====== Recorded data

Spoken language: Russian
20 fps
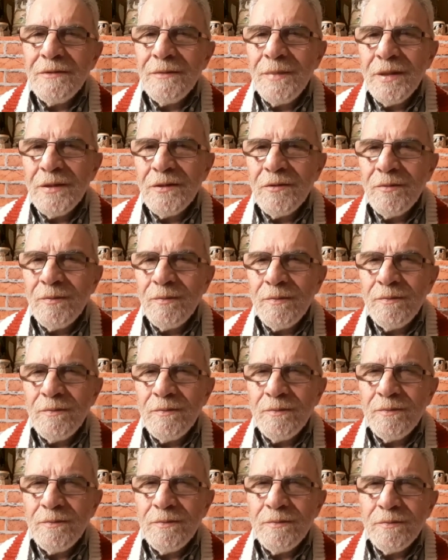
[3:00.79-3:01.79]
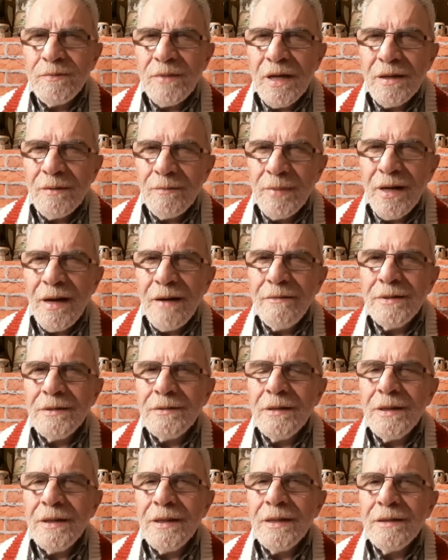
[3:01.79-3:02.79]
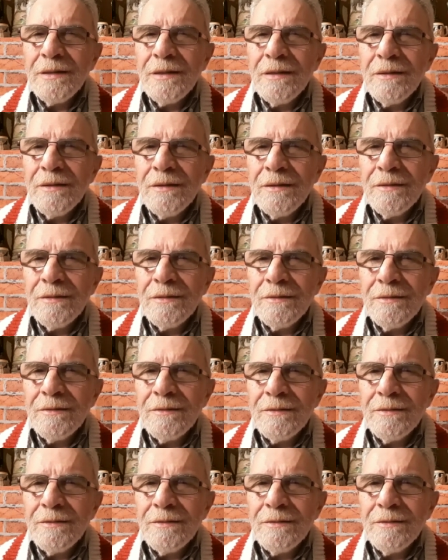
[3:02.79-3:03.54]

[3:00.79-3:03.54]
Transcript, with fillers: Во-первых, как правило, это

============
====== Recorded data

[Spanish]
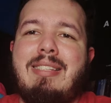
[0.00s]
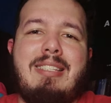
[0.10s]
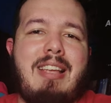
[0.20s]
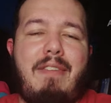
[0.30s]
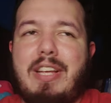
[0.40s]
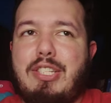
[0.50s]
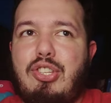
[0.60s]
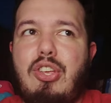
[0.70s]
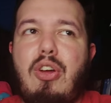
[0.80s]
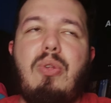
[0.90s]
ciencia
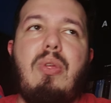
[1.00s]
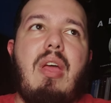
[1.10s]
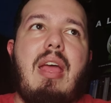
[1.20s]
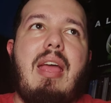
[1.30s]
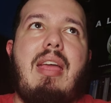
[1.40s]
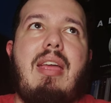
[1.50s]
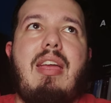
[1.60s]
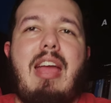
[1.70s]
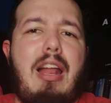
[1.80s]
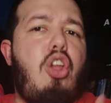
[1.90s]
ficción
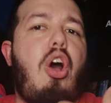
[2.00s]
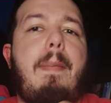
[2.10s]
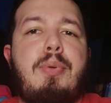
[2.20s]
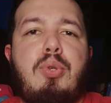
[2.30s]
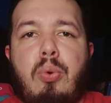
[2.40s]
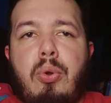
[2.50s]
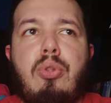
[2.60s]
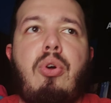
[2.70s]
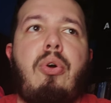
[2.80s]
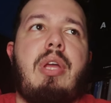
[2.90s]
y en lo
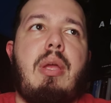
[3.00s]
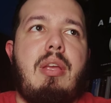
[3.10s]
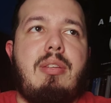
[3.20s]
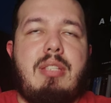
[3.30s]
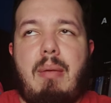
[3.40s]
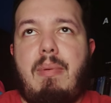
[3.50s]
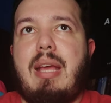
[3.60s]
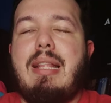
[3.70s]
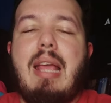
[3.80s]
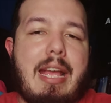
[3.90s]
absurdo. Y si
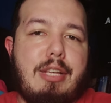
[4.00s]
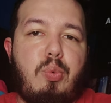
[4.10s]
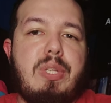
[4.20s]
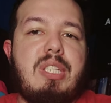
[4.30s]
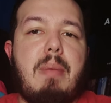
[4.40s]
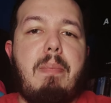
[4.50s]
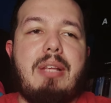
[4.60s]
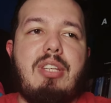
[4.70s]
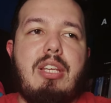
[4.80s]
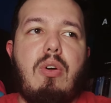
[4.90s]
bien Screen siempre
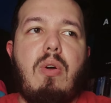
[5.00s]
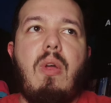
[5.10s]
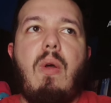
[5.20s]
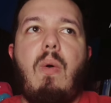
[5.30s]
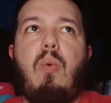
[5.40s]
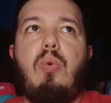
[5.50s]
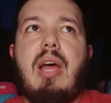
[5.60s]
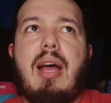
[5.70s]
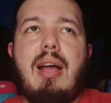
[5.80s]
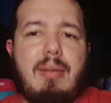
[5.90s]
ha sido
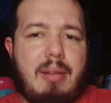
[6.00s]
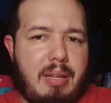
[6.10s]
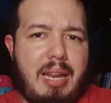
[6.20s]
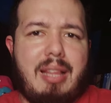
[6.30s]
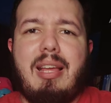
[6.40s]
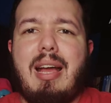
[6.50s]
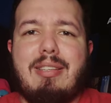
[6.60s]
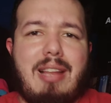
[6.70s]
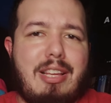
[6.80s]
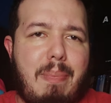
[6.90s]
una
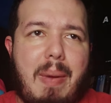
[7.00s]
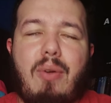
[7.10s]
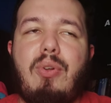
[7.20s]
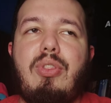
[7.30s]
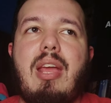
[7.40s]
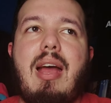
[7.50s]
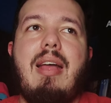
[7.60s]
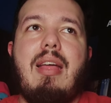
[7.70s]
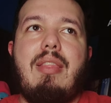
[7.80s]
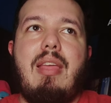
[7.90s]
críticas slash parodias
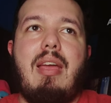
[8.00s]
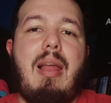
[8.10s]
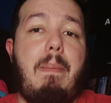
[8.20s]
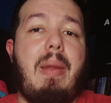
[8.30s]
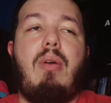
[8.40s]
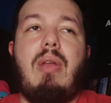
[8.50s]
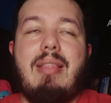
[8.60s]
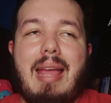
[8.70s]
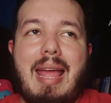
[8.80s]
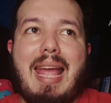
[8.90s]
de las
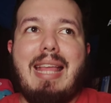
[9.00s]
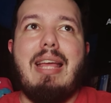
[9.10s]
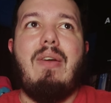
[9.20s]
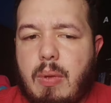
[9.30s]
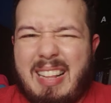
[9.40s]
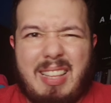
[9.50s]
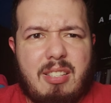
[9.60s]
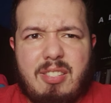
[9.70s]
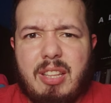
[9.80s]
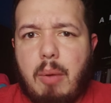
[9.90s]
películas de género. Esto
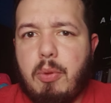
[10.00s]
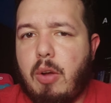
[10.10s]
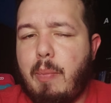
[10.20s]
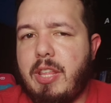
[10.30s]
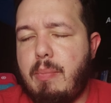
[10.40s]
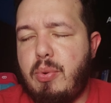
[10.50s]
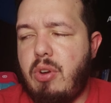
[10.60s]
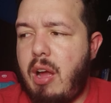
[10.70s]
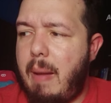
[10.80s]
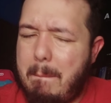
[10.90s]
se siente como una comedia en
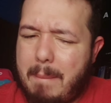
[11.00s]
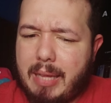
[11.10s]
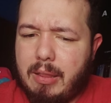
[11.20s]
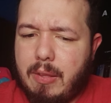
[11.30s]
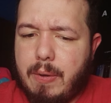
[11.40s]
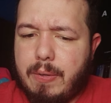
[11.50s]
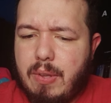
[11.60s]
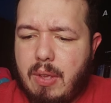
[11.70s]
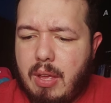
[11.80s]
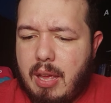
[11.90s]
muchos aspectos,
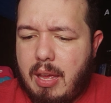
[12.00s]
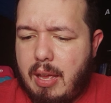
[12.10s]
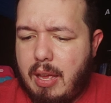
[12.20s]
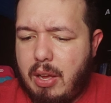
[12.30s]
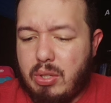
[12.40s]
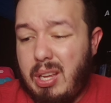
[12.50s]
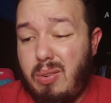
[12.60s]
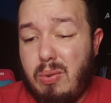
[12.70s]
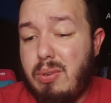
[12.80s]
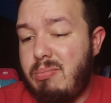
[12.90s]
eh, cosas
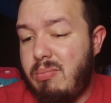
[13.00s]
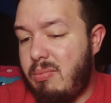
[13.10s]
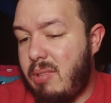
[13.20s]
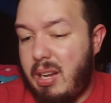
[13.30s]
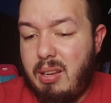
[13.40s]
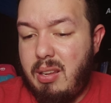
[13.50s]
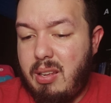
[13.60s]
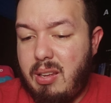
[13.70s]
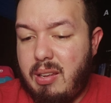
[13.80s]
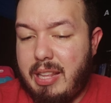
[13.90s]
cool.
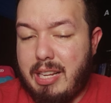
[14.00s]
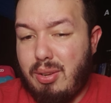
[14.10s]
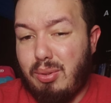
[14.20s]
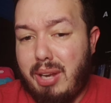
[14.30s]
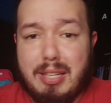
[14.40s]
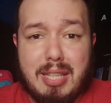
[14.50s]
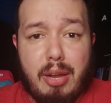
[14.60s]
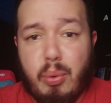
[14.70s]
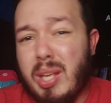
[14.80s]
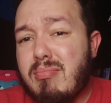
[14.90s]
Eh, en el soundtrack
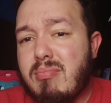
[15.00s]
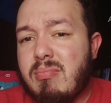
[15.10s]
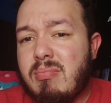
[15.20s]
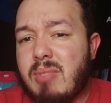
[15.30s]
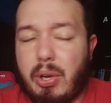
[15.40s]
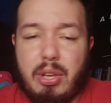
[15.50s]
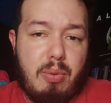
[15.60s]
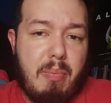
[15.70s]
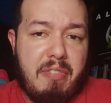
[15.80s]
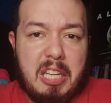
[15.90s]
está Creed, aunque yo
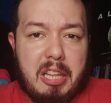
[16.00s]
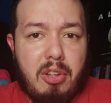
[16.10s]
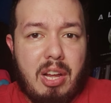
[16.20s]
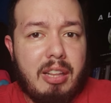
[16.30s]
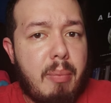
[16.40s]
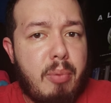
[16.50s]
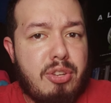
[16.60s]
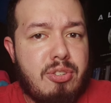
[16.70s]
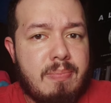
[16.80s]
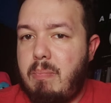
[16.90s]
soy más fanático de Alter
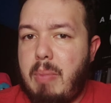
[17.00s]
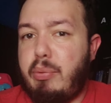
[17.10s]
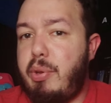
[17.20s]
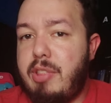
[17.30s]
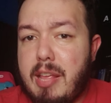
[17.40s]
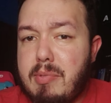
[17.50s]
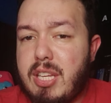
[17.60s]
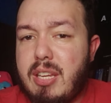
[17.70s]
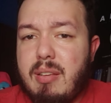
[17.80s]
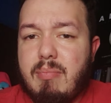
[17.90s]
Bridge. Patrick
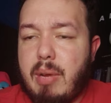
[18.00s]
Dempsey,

============

Description of the task - Using the records above, print exactly the run of lines that starts with the line with "Spoken language: Russian" and goes on through the line with "Transcript, with fillers: Во-первых, как", pictures excluded.

Completed exercise -
Spoken language: Russian
20 fps
[3:00.79-3:01.79]
[3:01.79-3:02.79]
[3:02.79-3:03.54]

[3:00.79-3:03.54]
Transcript, with fillers: Во-первых, как правило, это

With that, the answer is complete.